Characteristics of the case
This case happened between two adolescent boys. The conflict lasted ten days and kept repeating on a daily basis. It is interesting that the offender was two years younger than the victim, and that his physical constitution was much weaker. Nevertheless, he continually teased, provoked and verbally maltreated his victim. It threatened to grow into something more serious, especially since the victim was a new inmate, surrounded by boys of this type for the first time, which produced considerable strain and also destabilised him.
We first dealt with this case according to the regular procedures at the institution. Individual meetings were held with both boys, explaining to both of them separately the position and condition of the other. Special attempts were made to awaken the offender’s feelings for the victim, to help him understand the victim’s position; while on the other side, I explained to the victim what type of boy he was dealing with, and what might be the motivations for his hostile behaviour. It helped only temporarily, but did not resolve the problem in the long run, and the situation continued. The victim was desperate and felt that the aggression against him was personal.
It seemed that there was no way out, and we decided to offer them an alternative method of resolving the conflict – mediation. I was happy to use mediation in this case, having in mind the balance of power, as both boys were going through a period of adjustment and accommodation to the institution’s requirements; this, to a certain extent, placed them in an equal position. The boys knew about mediation, so understood what was being offered.
The mediation process
The interview was conducted with the offender first. The boy, who had suffered emotionally in his childhood, growing up with no love and affection, and who was mentally unstable, reacted violently at first, as he usually did, saying that he had nothing to talk about to the victim. Being aware of this side of his character, I waited until he calmed down, and explained to him the advantages of this way of problem-solving, i.e. resolving the actual conflict. He accepted immediately.
After that, the interview with the victim took place. He could not wait to solve the problem and also accepted mediation immediately. He was a boy capable of talking openly about issues bothering him and could express his feelings well.
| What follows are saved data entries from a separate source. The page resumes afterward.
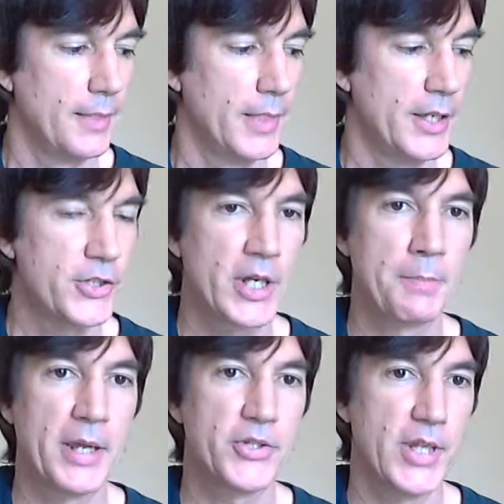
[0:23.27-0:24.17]
let's start
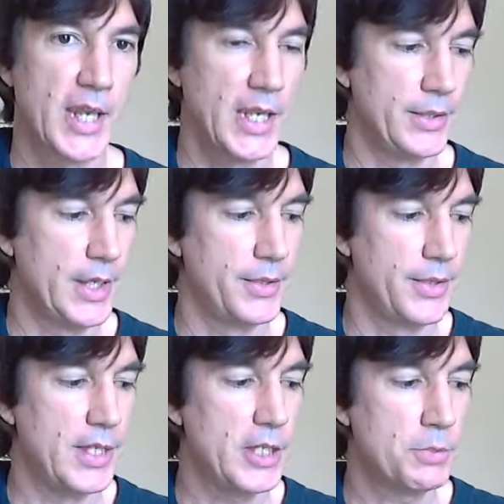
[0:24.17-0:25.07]
by saying that
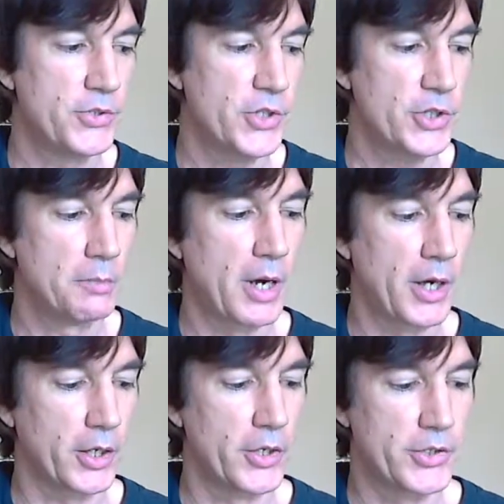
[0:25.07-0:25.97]
these position
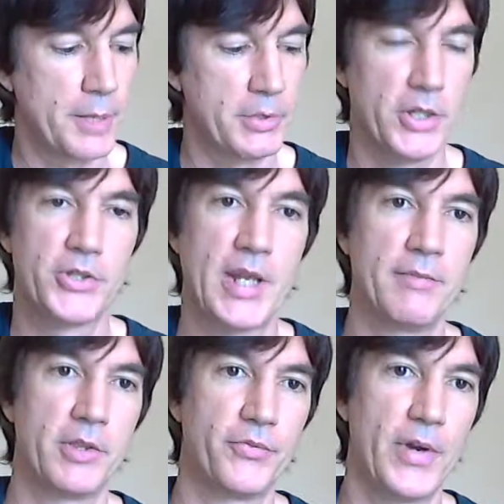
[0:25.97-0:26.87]
markers up to the
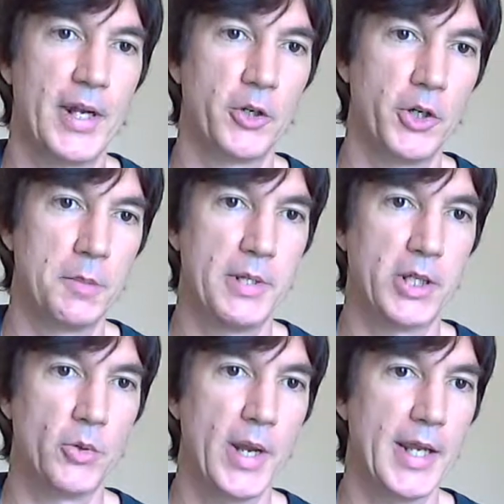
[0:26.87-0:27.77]
7th fret are going to be
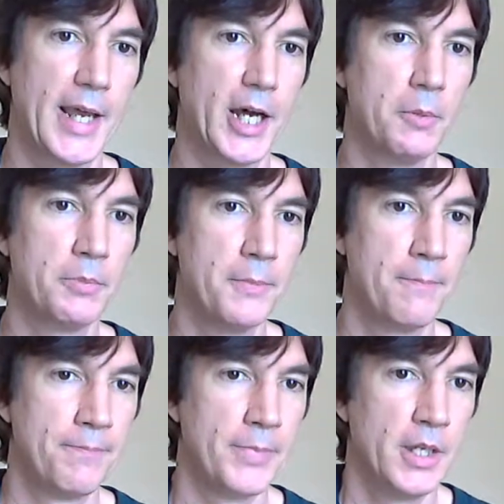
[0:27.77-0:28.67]
a great help.
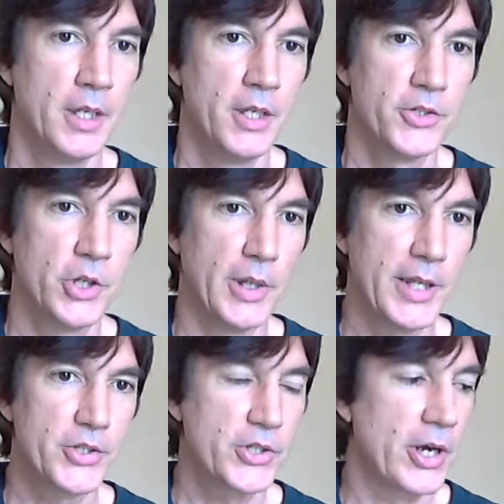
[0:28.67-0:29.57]
So
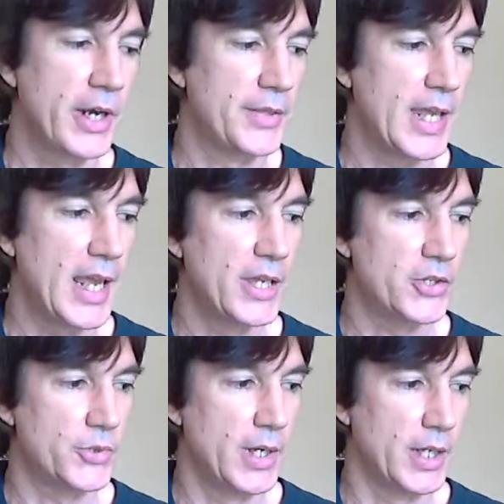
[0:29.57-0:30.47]
let's start on the A
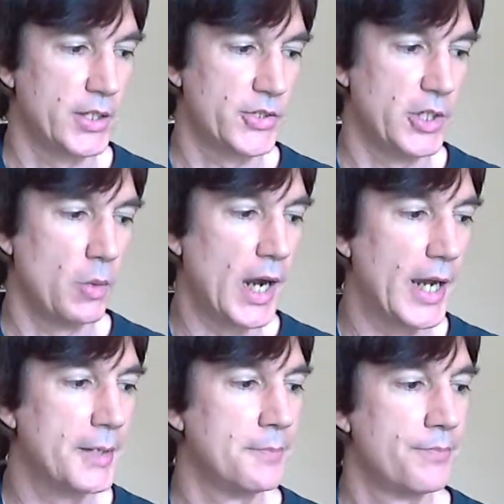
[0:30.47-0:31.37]
string and see
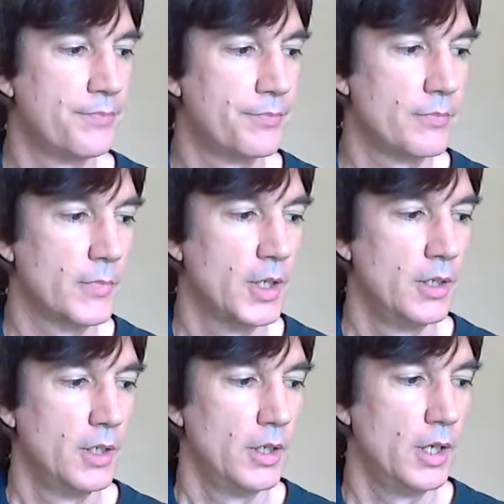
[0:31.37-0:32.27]
why.
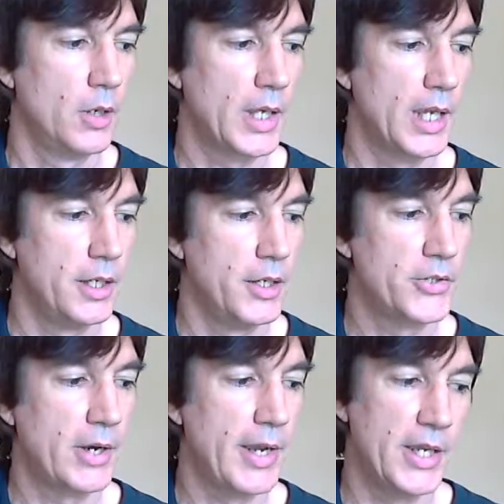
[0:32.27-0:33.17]
Okay,
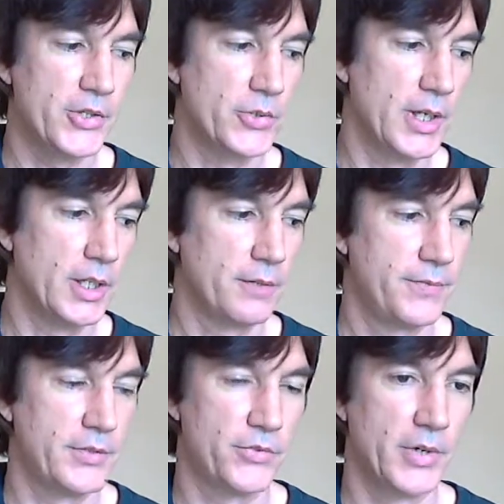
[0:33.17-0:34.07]
here's our A string,
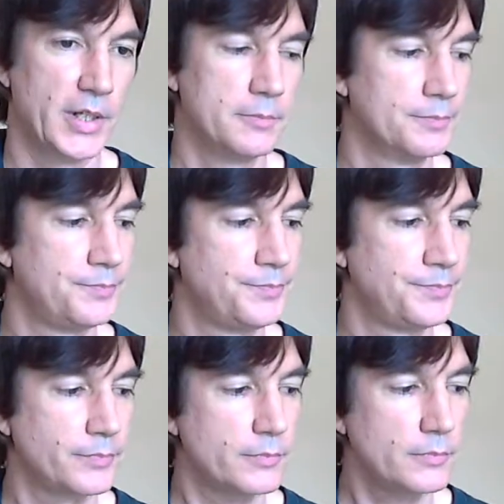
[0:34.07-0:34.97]
5th string.
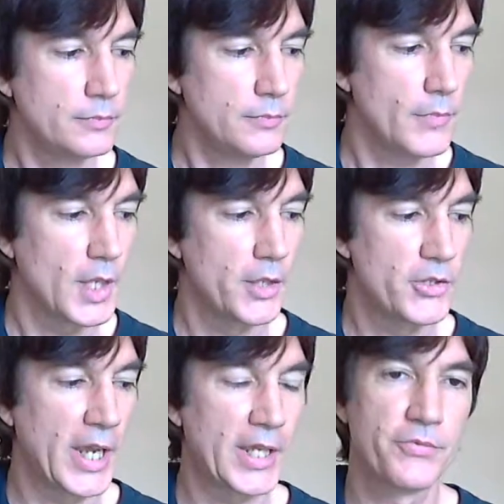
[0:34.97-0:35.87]

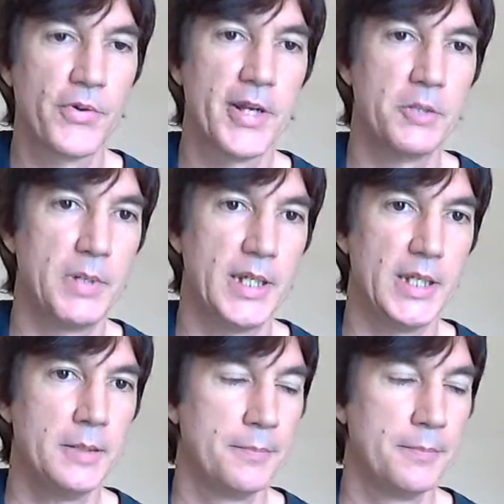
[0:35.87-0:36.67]
2nd fret is B.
Mediation took place straight after the individual meetings. I was the sole mediator for the case. The boys were sitting facing each other, separated by a desk. I sat closer to the offender, knowing that he was likely to act out, rashly, abruptly and thoughtlessly. The victim started to talk first. He explained the main reason he was upset, and how he felt ‘in his heart’ when the boy sitting opposite was abusing him. I watched the offender’s reaction. First the colour of his face changed, then his chin trembled and his face muscles contracted. His breathing accelerated. It looked as if he was going into a hysterical crisis, so I touched him on the shoulder, telling him that everything would be OK. At that moment, he started to sob, and all the sorrow and misery of his life poured out uncontrollably. While he was sobbing inconsolably, I looked at the victim. His face showed an abundance of emotions: astonishment, dismay, fear, sympathy, sorrow. He could not believe what he was witnessing, that the offender had turned, in front of his eyes, into a boy who was anything but aggressor and offender. Some time later, the passions soothed. An agreement was made, and they both signed it.
The agreement and outcome
The offender did not apologise, but the agreement included promises that verbal provocations would not be repeated while the offender was in the institution. The agreement was followed up by personal officers and had not been broken at the time of writing.
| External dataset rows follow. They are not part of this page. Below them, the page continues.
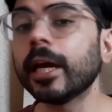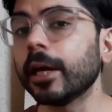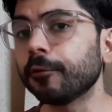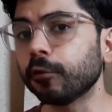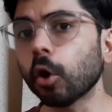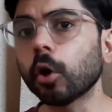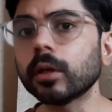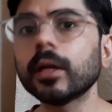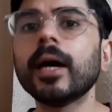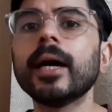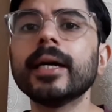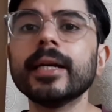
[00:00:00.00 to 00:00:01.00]
If not,
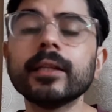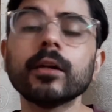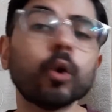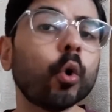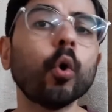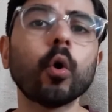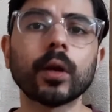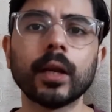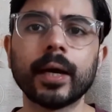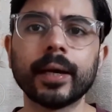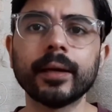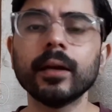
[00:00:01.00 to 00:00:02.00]
either go
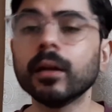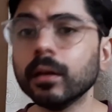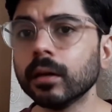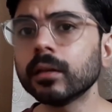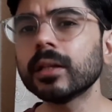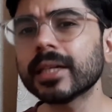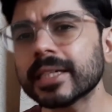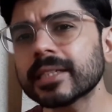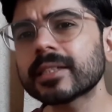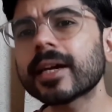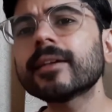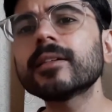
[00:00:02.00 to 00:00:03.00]
online, learn the
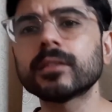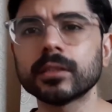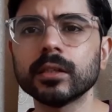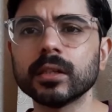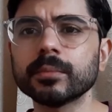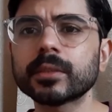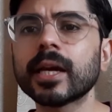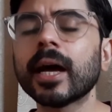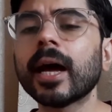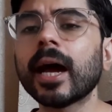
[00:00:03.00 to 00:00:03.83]
insider terms,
On our way out, the victim approached me, saying:
“Officer, I cannot be cross with him any more, no matter what he does to me. I didn’t know he was so miserable.”
That is how this mediation ended. I could not avoid the feeling of sympathy and sorrow myself, though I have got used to various situations, after being on the staff in the institution for a long time.
What was important in this case was the victim’s perception. It was his perception that he was not the main actor in this story, and that he was chosen to be the object of verbal provocation only by chance. He realised that it was more the problem of the offender and he had understanding for his sorrow, his misery and his needs. Even if the offender himself did not learn very much about constructive problemsolving, the mediation was a success because the victim understood his position of being chosen by accident.
Once again, I saw proof of the fact that indirect explanation of other people’s feelings does not have the same power of apprehension, understanding and empathy as an authentic session of exchanging feelings. All talk about the feelings of the other is insignificant, until the moment you see it with your own eyes and experience it. And, once again, the victim had understanding for the offender and his motives, recognising that the offensive behaviour was not caused by external but internal factors. They originated in the offender’s need to take out his frustrations, which had accumulated for years.